→ WORK TO COMPLETE: Without including the pictures, copy each line below exactly as it reads.

** DATA LISTING follows **

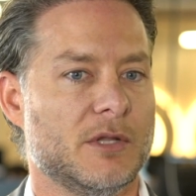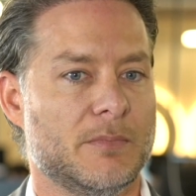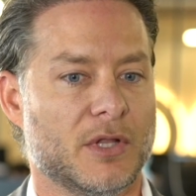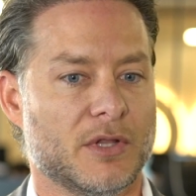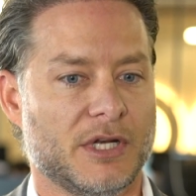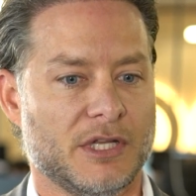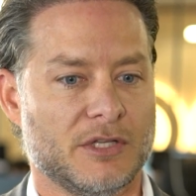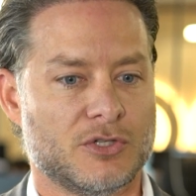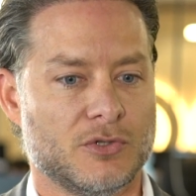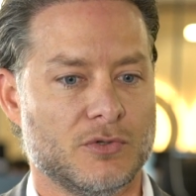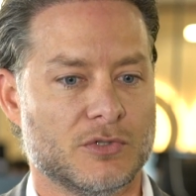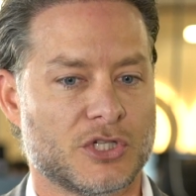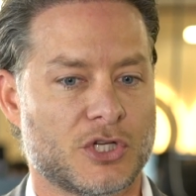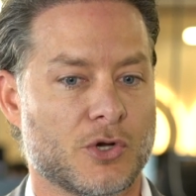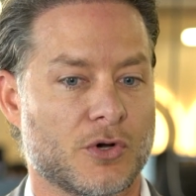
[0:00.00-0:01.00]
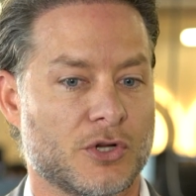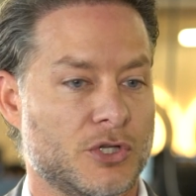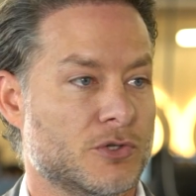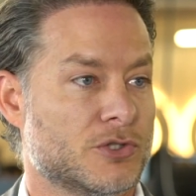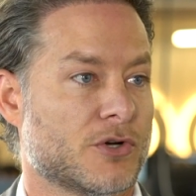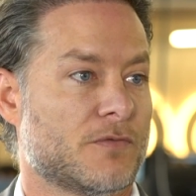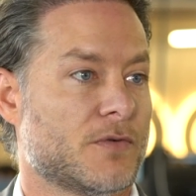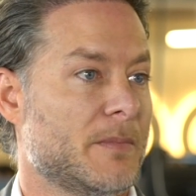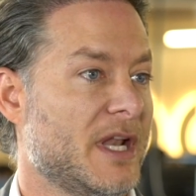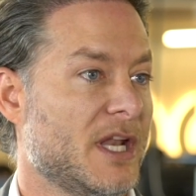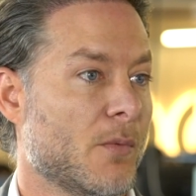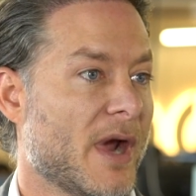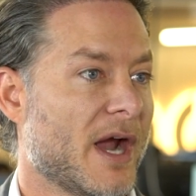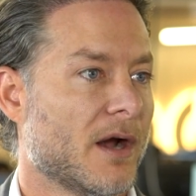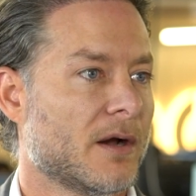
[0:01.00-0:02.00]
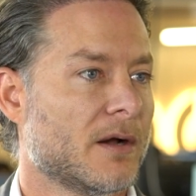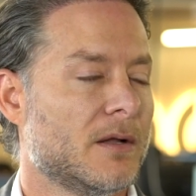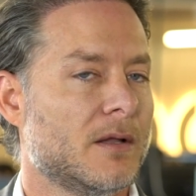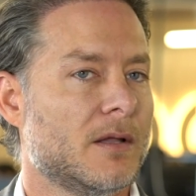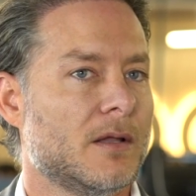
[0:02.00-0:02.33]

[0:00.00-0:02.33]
the ability to secure a user from anywhere.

** End of DATA LISTING **

→ ANSWER SPACE:
[0:00.00-0:01.00]
[0:01.00-0:02.00]
[0:02.00-0:02.33]

[0:00.00-0:02.33]
the ability to secure a user from anywhere.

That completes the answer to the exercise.